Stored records
★ ★ ★ ★ ★
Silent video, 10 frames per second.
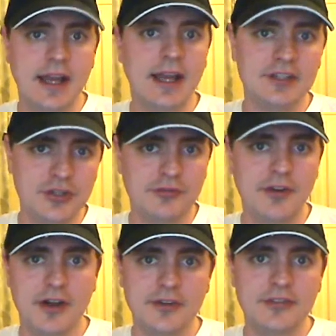and your
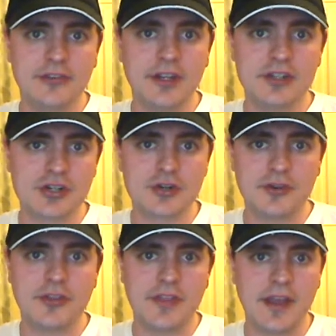votes
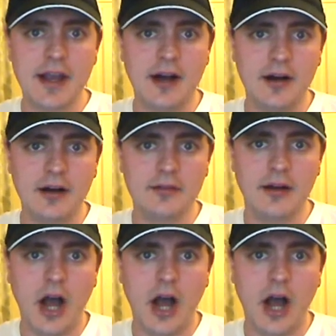ensure that they are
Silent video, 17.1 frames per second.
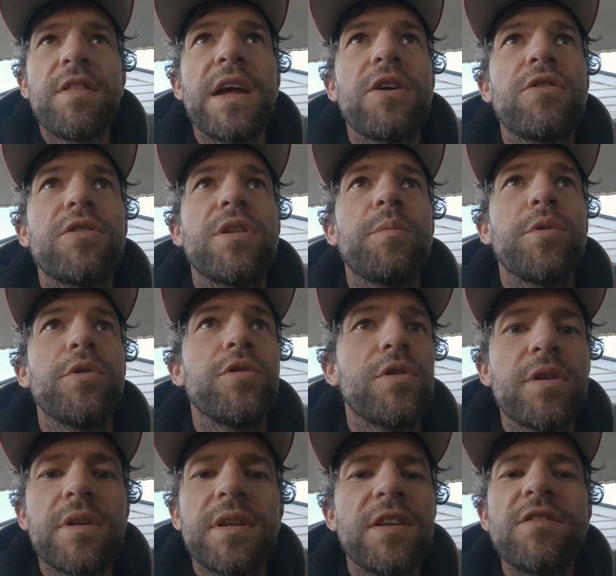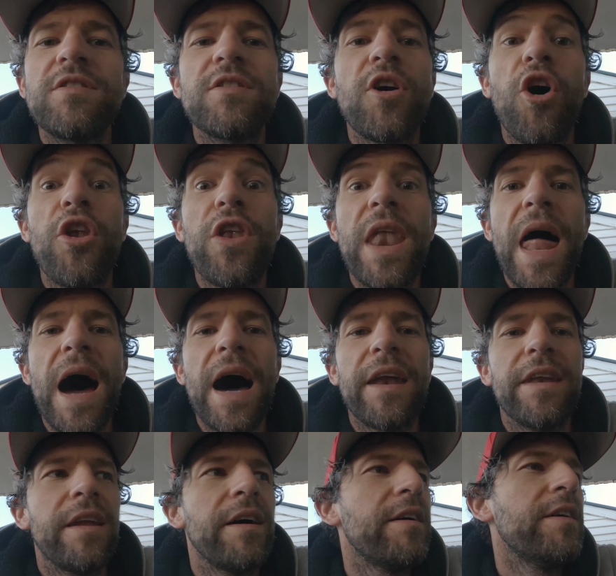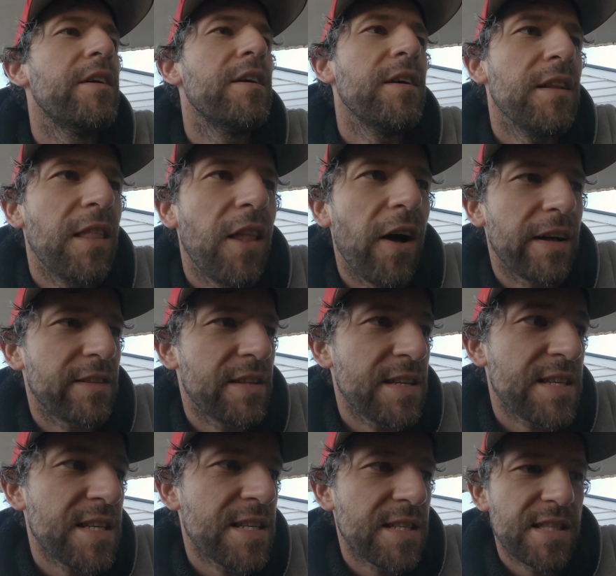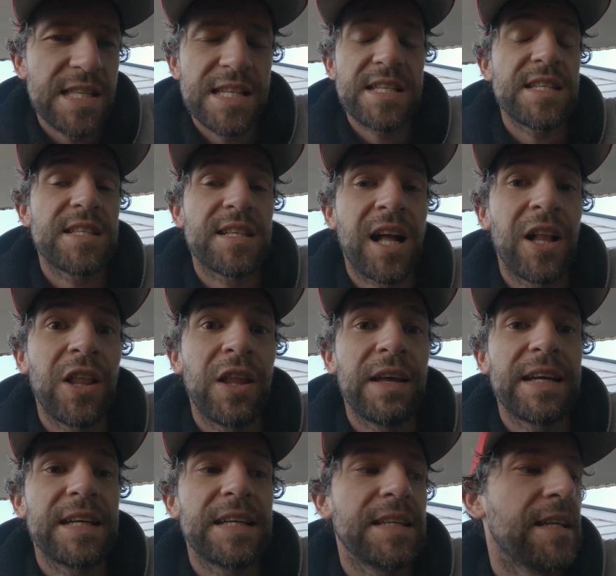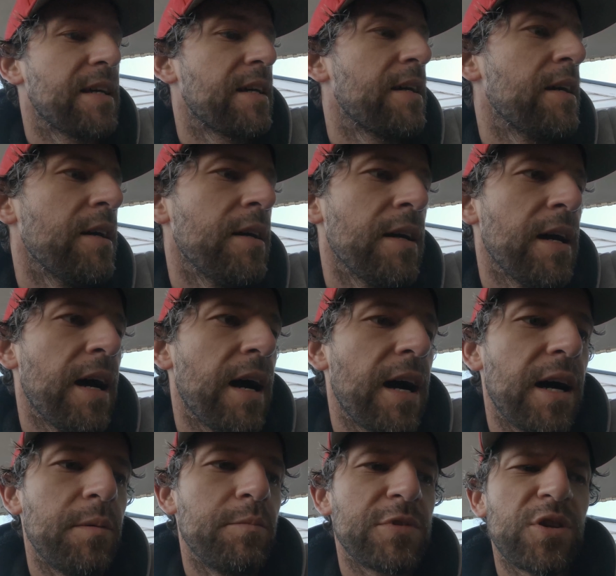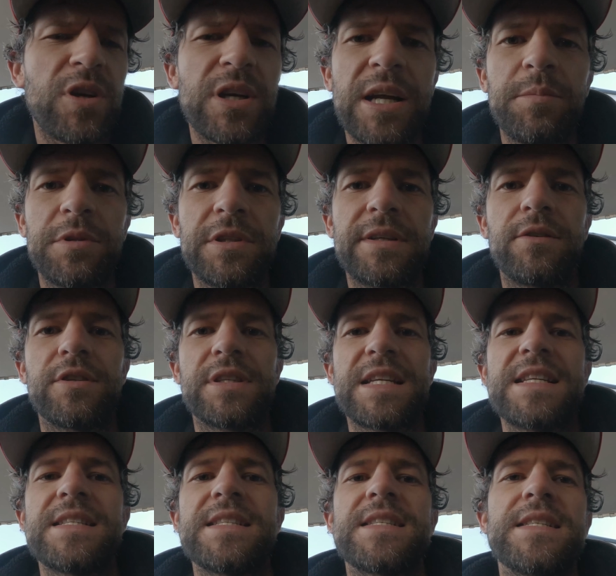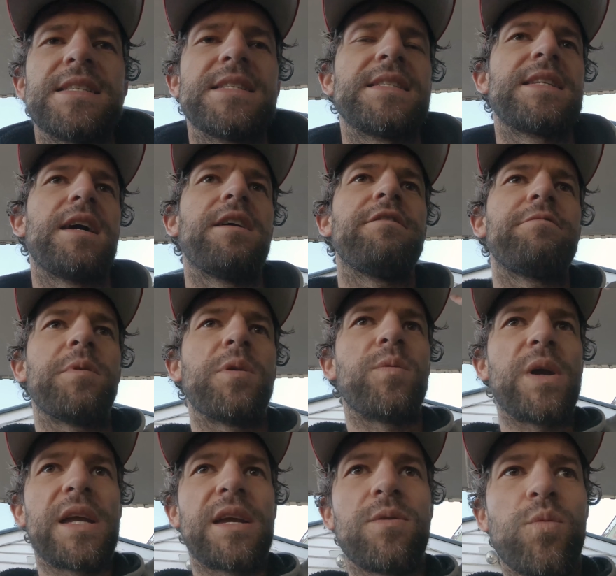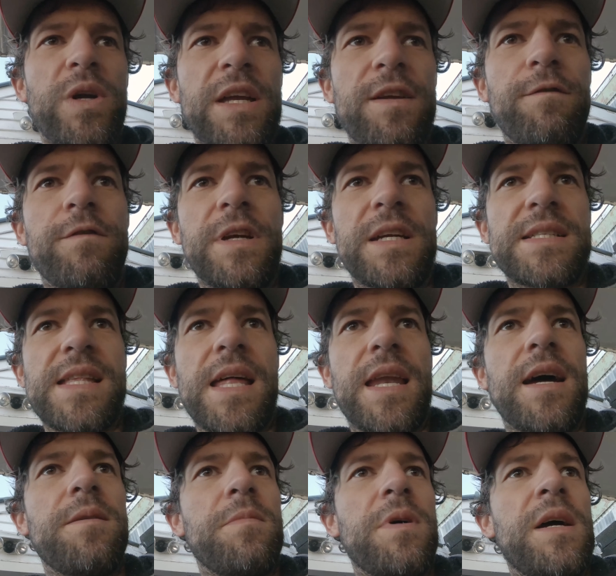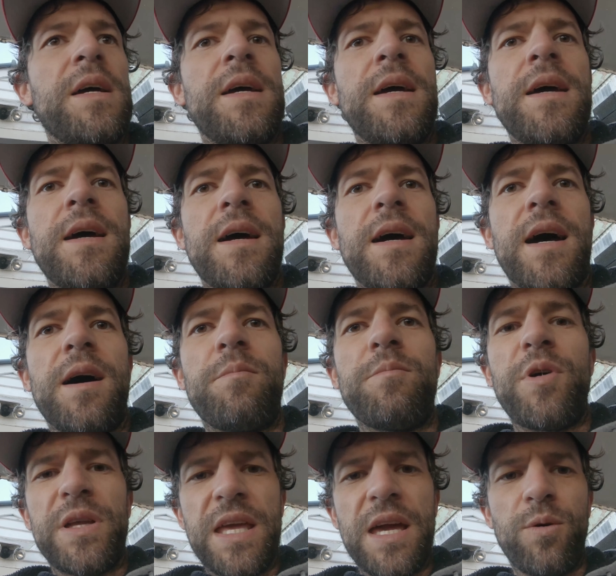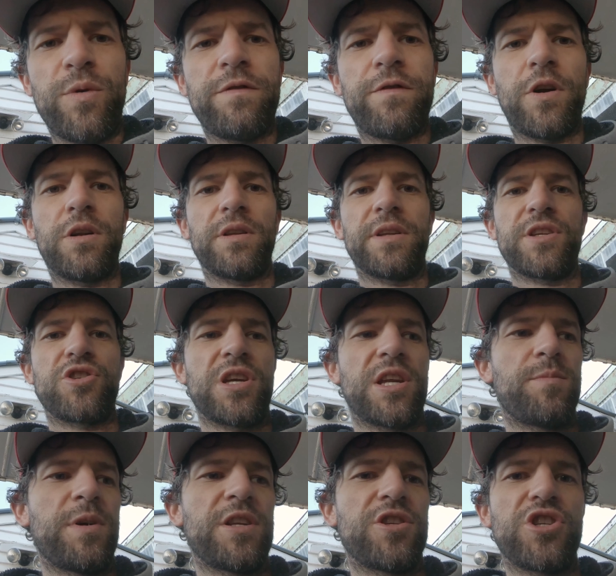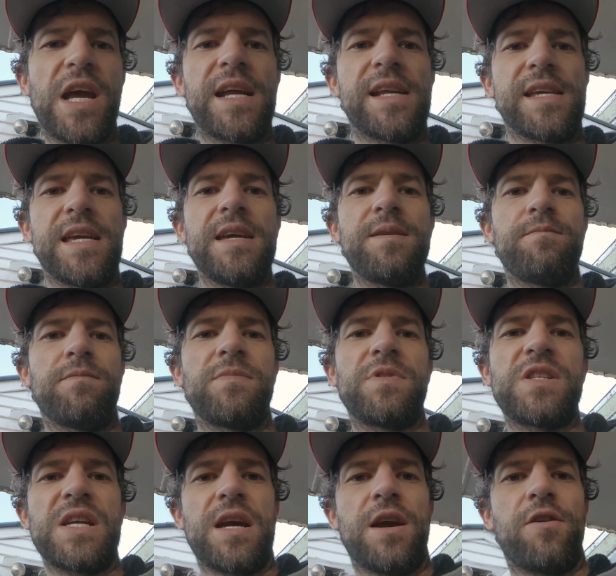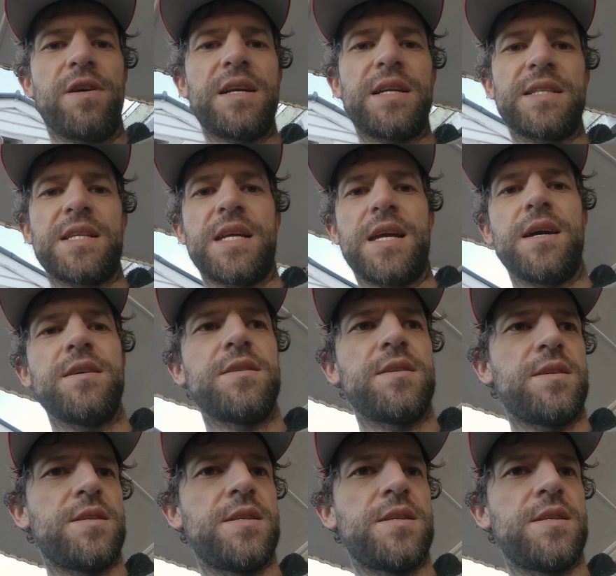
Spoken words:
There in the boot. This has got none. Like this is clean. It's got a couple little dents and stuff, but we can fix that up. But yeah, we've got a legitimate JDM CRX here.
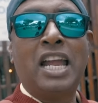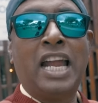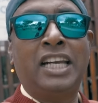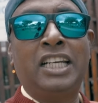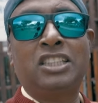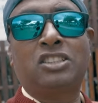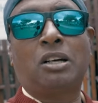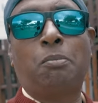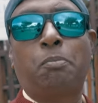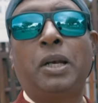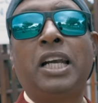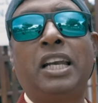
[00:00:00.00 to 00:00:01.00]
and it is
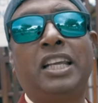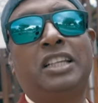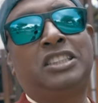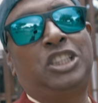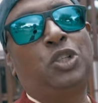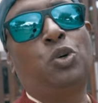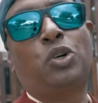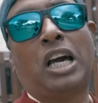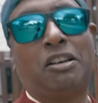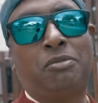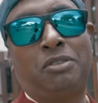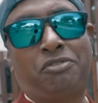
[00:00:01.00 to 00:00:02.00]
completely zero
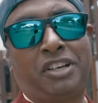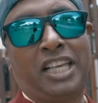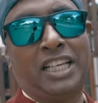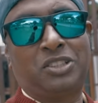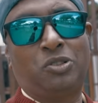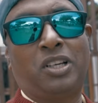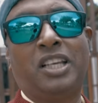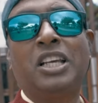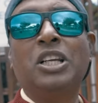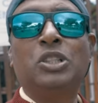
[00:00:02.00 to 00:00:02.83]
carbon free actually.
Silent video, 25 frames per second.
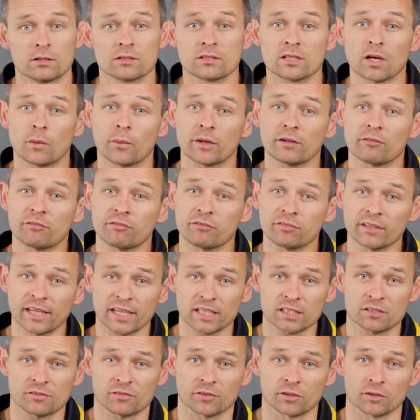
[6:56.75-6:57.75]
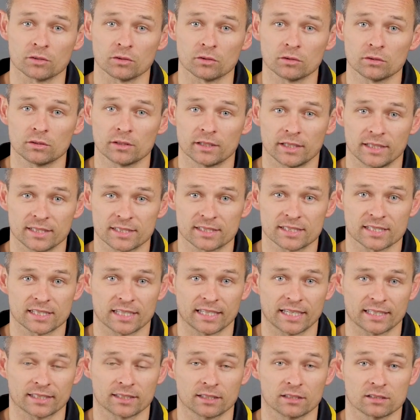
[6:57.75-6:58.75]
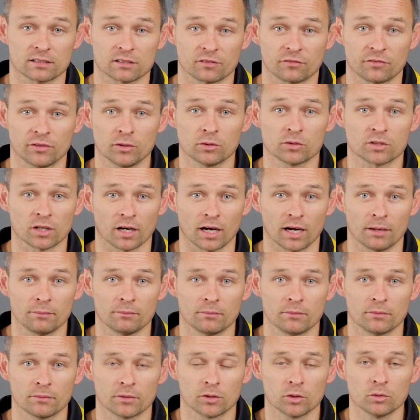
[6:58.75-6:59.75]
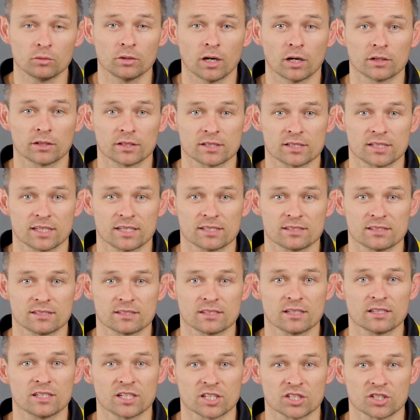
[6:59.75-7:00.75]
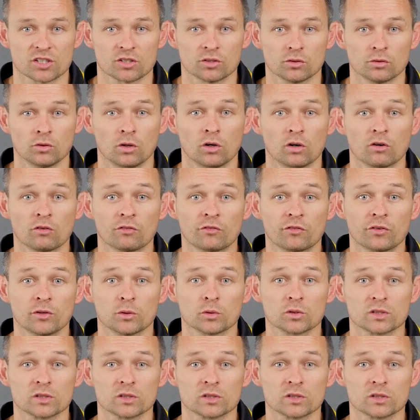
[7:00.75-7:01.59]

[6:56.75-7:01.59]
So when flex fuel is selected as a fuel type, you'll notice there's this additional fuel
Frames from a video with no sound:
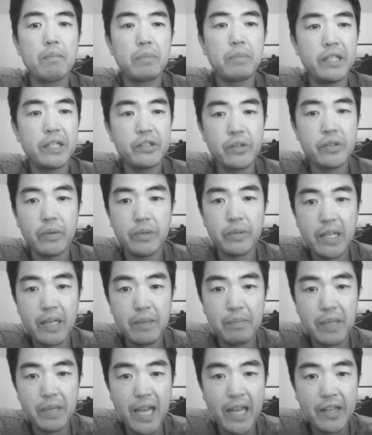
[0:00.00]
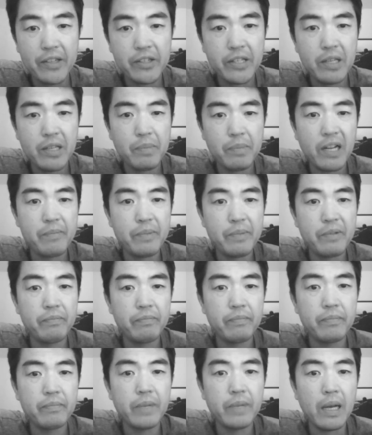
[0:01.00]
Please don't DM me asking, but
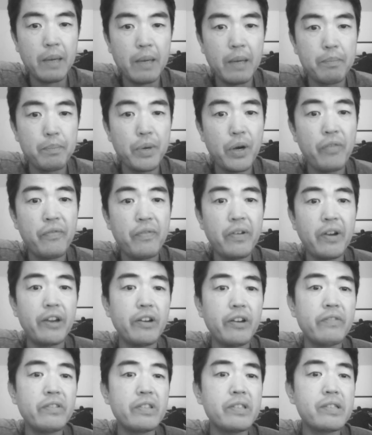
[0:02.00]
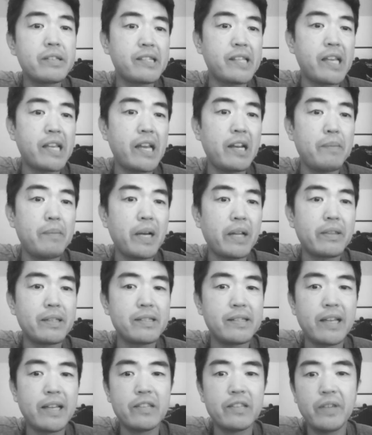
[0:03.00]
I'm both very nervous and excited about
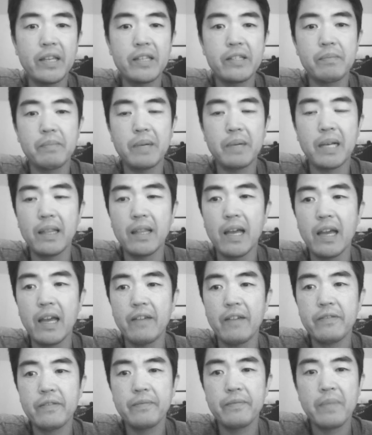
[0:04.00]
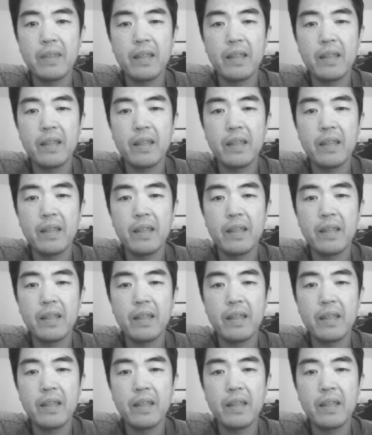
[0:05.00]
this next phase of my life.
★ ★ ★ ★ ★
• [EXERCISE]
Nothing in the entries above should change when they are printed again, except that the pictures are dropped.

• [SOLUTION TO THE EXERCISE]
Silent video, 10 frames per second.
and your
votes
ensure that they are
Silent video, 17.1 frames per second.
Spoken words:
There in the boot. This has got none. Like this is clean. It's got a couple little dents and stuff, but we can fix that up. But yeah, we've got a legitimate JDM CRX here.
[00:00:00.00 to 00:00:01.00]
and it is
[00:00:01.00 to 00:00:02.00]
completely zero
[00:00:02.00 to 00:00:02.83]
carbon free actually.
Silent video, 25 frames per second.
[6:56.75-6:57.75]
[6:57.75-6:58.75]
[6:58.75-6:59.75]
[6:59.75-7:00.75]
[7:00.75-7:01.59]

[6:56.75-7:01.59]
So when flex fuel is selected as a fuel type, you'll notice there's this additional fuel
Frames from a video with no sound:
[0:00.00]
[0:01.00]
Please don't DM me asking, but
[0:02.00]
[0:03.00]
I'm both very nervous and excited about
[0:04.00]
[0:05.00]
this next phase of my life.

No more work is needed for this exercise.